Rice - along with South Carolina financier Darla Moore - remain the only female members at the private Augusta National Golf Club - as far as we're aware - and ahead of this year's Masters, club chairman Billy Payne described their joining as a joyous occasion adding "it's just awesome". He added he feels his club is a "beacon in the world of golf".

There's certainly no question that after years of intense focus on the club and its all-male policies –the admittance of two women is very much a step in the right direction but is it enough and will it indeed trigger other iconic venues to see the light of the Augusta beacon and follow suit?

This year's British Open championship venue Muirfield in Scotland for example still doesn't allow women members.

At a packed media press conference on Wednesday I asked Chairman Payne if he felt other clubs should now follow Augusta's lead. He responded that any such move would have to be their own decision while Mickelson declared he doesn't get involved in the "politics" of the game.

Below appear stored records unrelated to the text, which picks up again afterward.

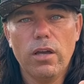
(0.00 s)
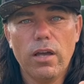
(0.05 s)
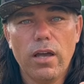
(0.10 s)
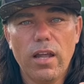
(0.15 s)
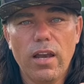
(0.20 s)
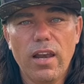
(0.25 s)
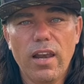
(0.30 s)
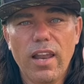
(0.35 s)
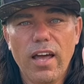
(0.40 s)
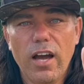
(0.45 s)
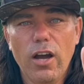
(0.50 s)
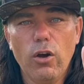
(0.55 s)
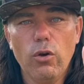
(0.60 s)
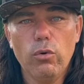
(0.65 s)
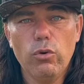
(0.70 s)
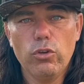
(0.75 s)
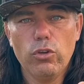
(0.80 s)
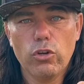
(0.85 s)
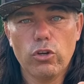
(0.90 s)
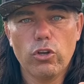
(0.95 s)

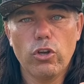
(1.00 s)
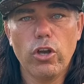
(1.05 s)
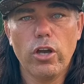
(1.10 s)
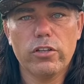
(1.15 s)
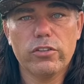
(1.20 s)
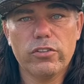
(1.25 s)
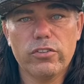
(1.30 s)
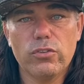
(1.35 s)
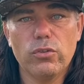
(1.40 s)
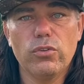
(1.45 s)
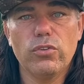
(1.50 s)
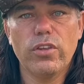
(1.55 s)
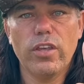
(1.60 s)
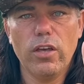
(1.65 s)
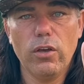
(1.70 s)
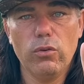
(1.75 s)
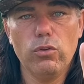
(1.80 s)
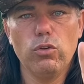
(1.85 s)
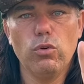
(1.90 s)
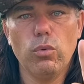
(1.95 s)
allow your guts to
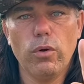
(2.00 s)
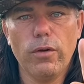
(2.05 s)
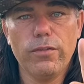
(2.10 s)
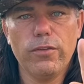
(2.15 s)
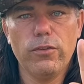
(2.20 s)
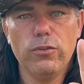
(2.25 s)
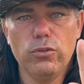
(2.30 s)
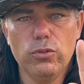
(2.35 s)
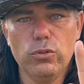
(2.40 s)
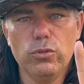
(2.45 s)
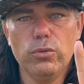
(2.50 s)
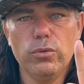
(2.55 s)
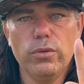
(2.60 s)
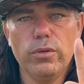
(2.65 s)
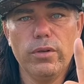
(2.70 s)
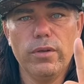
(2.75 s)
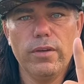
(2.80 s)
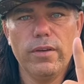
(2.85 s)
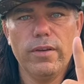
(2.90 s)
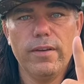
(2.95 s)
tell you what to do,
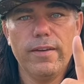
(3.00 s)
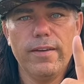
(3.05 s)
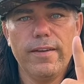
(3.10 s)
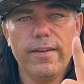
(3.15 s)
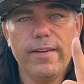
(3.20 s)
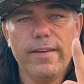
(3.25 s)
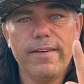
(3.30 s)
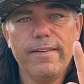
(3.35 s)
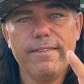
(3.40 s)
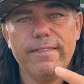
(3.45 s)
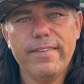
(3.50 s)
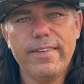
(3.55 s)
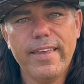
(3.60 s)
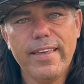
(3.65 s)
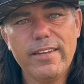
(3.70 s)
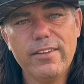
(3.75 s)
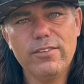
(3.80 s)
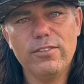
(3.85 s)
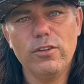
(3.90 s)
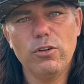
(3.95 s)

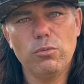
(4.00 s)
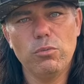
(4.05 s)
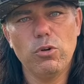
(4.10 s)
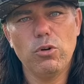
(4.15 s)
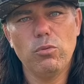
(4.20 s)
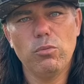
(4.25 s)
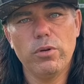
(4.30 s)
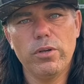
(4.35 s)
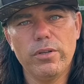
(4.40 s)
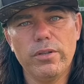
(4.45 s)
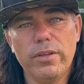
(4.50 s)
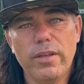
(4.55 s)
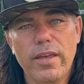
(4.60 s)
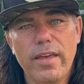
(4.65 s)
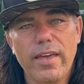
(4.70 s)
that is the moment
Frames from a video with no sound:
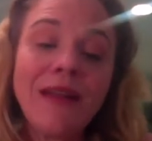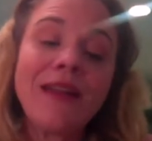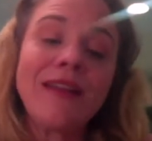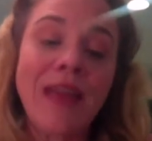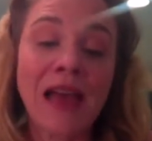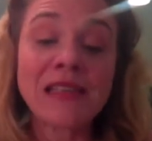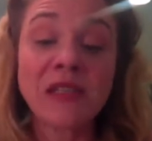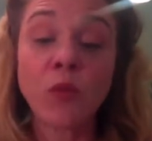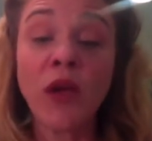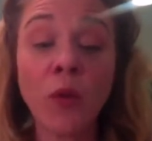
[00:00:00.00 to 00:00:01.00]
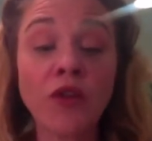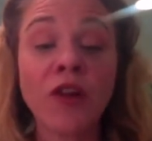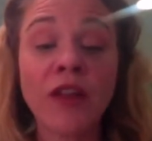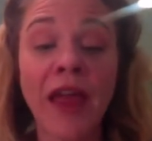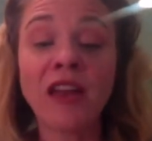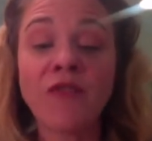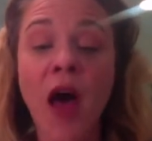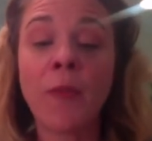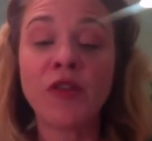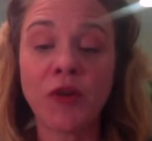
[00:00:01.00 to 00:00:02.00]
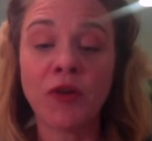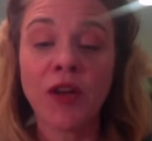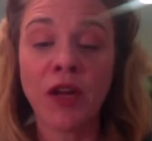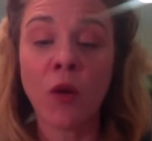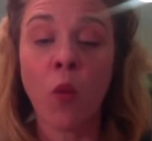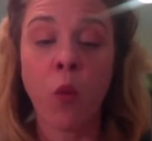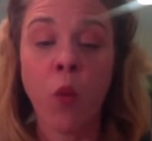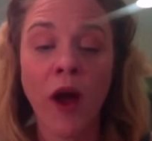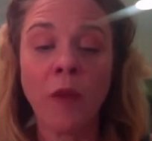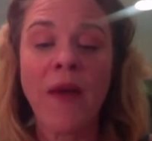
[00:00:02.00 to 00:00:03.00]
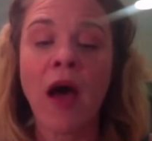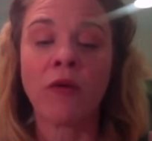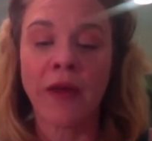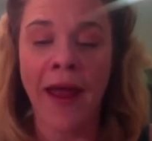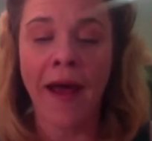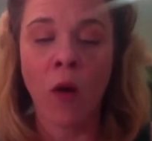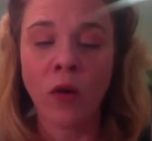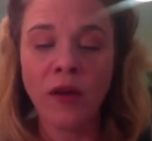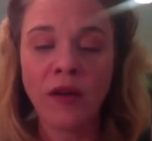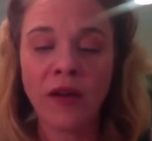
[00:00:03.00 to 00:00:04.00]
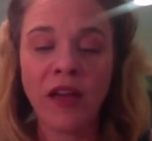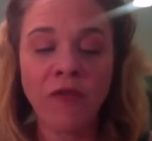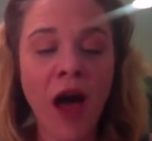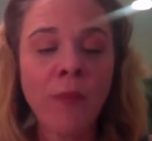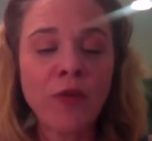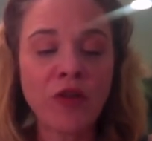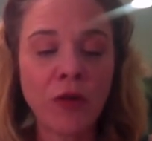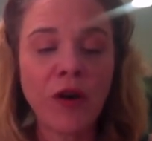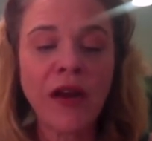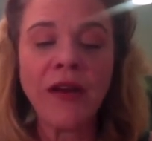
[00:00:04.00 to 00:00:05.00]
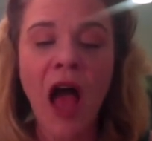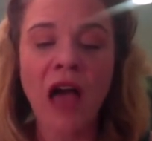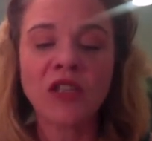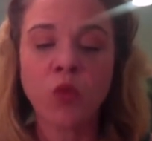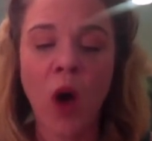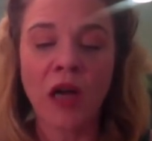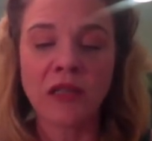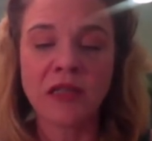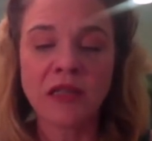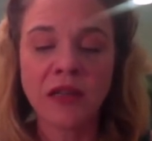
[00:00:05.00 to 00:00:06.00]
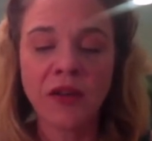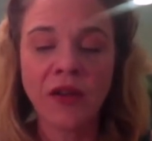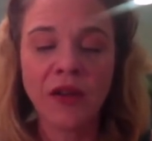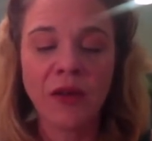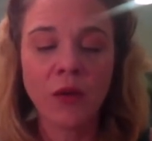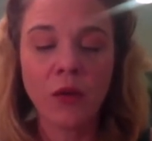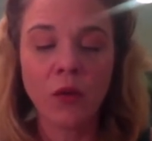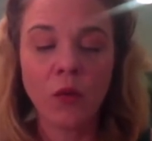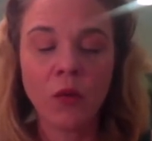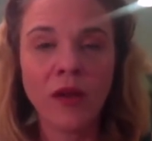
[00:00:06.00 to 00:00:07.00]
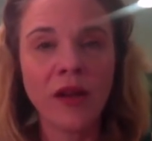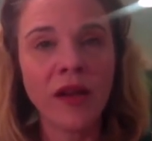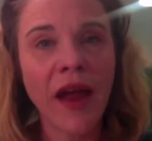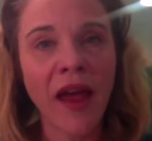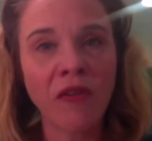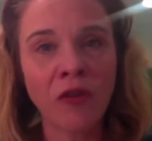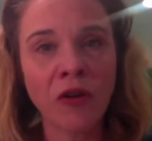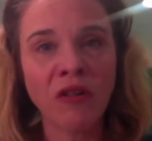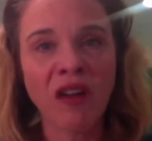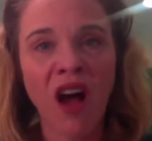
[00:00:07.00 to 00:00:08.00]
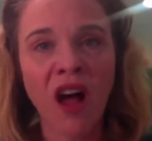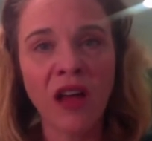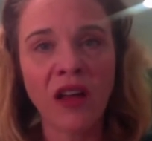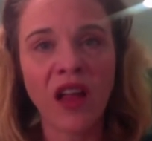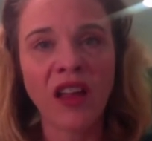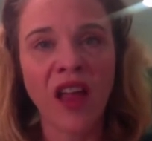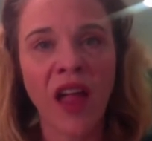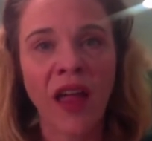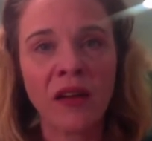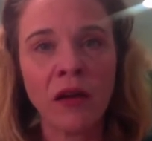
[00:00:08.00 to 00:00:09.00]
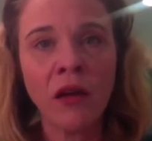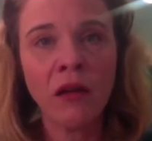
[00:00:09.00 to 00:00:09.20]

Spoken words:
Yes, we were the land of opportunity. What about now? If opportunity knocks once, will it ever knock again?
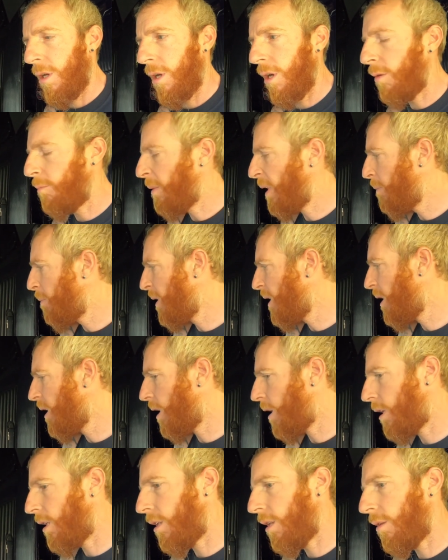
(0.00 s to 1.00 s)
I may be
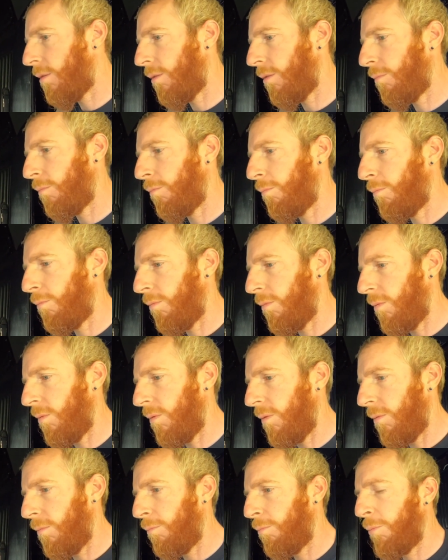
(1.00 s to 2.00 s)

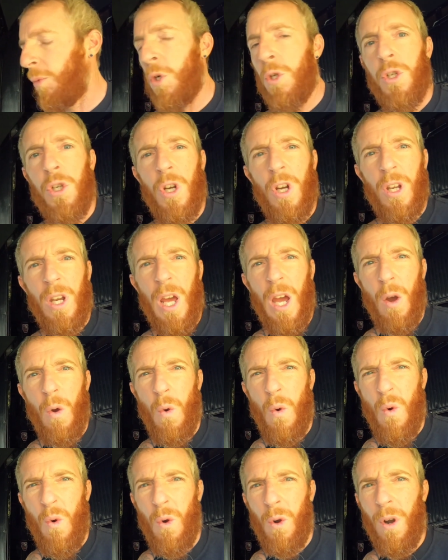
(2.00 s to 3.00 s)
pushing on that
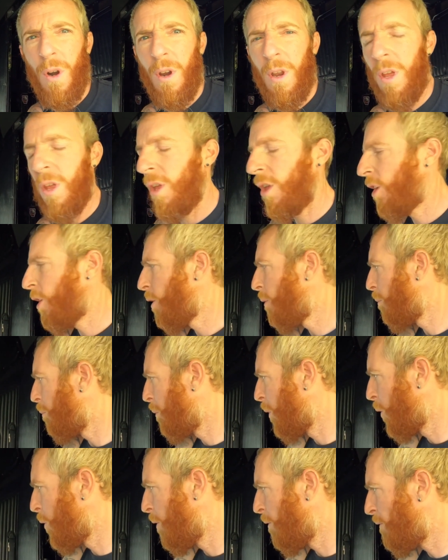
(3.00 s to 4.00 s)
horn,
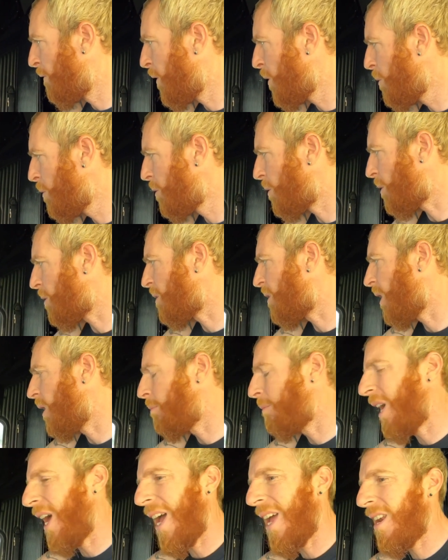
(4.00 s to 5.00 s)
blew a fuse or
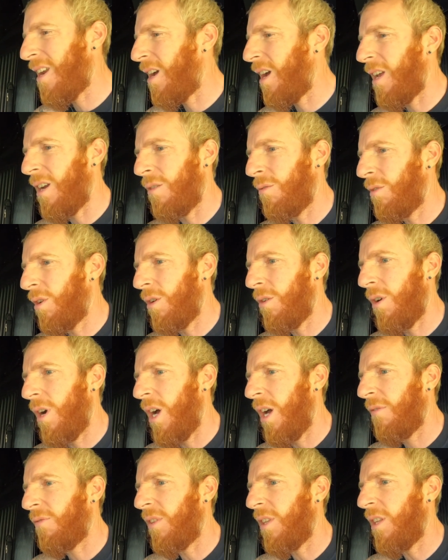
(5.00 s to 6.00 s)
something. I don't know.
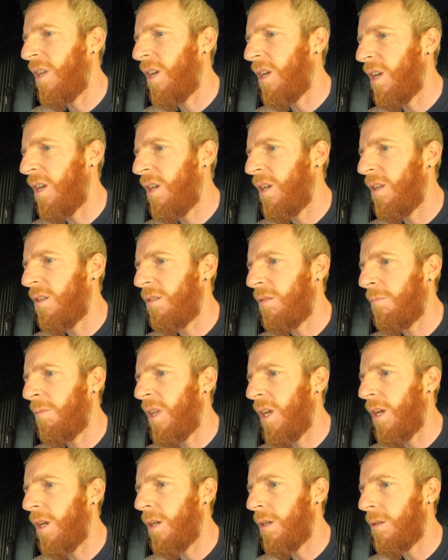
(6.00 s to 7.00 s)
I'll have to dig into some
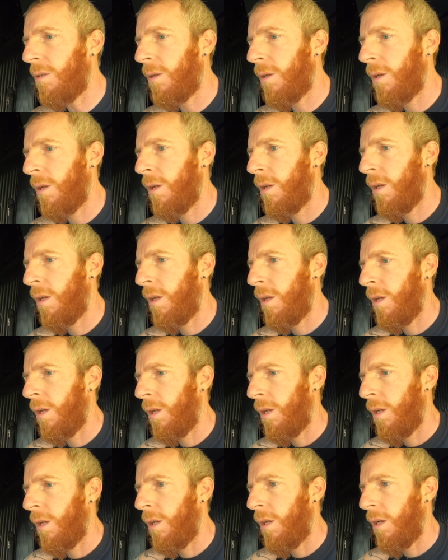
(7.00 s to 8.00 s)
things.
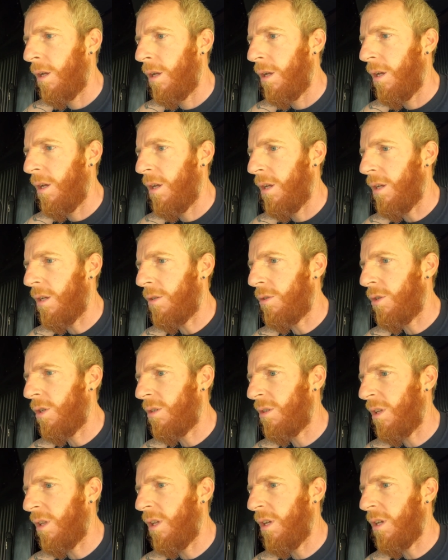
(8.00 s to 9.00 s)
Yeah, it's
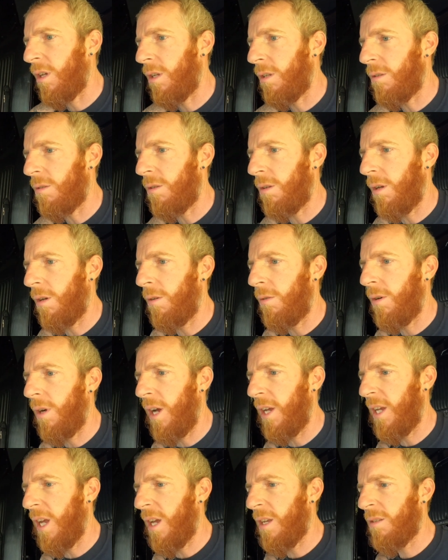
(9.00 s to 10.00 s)
just clicking. So
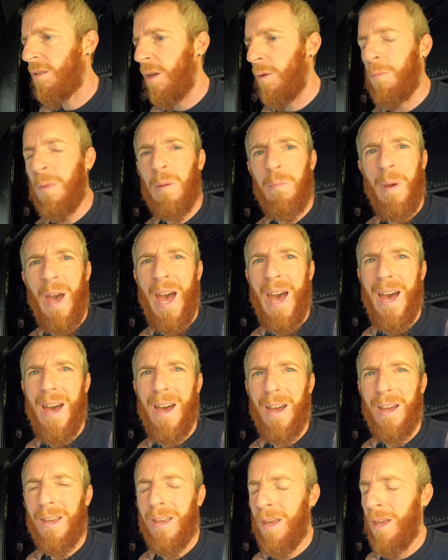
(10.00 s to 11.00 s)
I guess I'll be
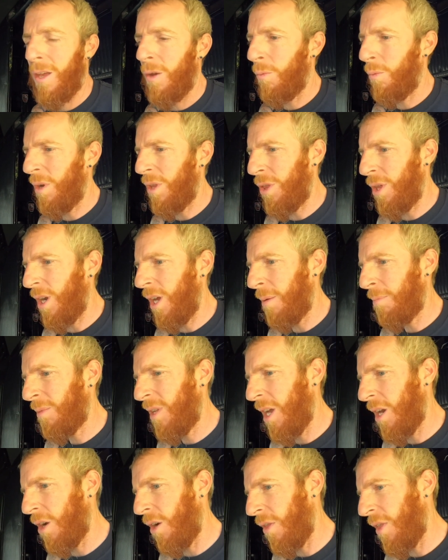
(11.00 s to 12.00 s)
back with an
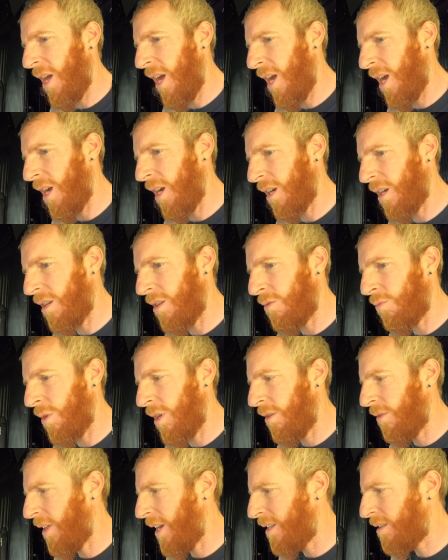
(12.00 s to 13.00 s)
update on that, because,
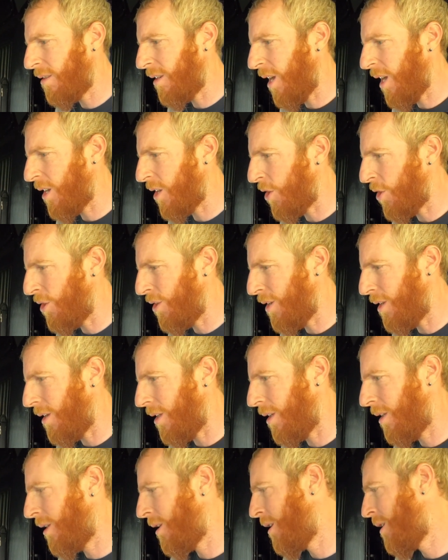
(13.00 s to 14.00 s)
well, that's not good.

Here at Augusta fans out on the course are known as patrons. In truth, while the majority do fully agree it's high time to move on and adapt to the times, I did find a couple of female voices united in their belief that membership issues are down to each individual club.

That said, it's certainly not going to change the growing pressure of that majority to change. In addition to Muirfield - the world governing body of the game outside the USA - The Royal and Ancient Golf Club at Saint Andrews - is also male only.

Since its beginning in 1754, it's simply never had a female member! After almost 260 years - and following the recent example of Augusta - is the time now right for us to even dare to dream of change?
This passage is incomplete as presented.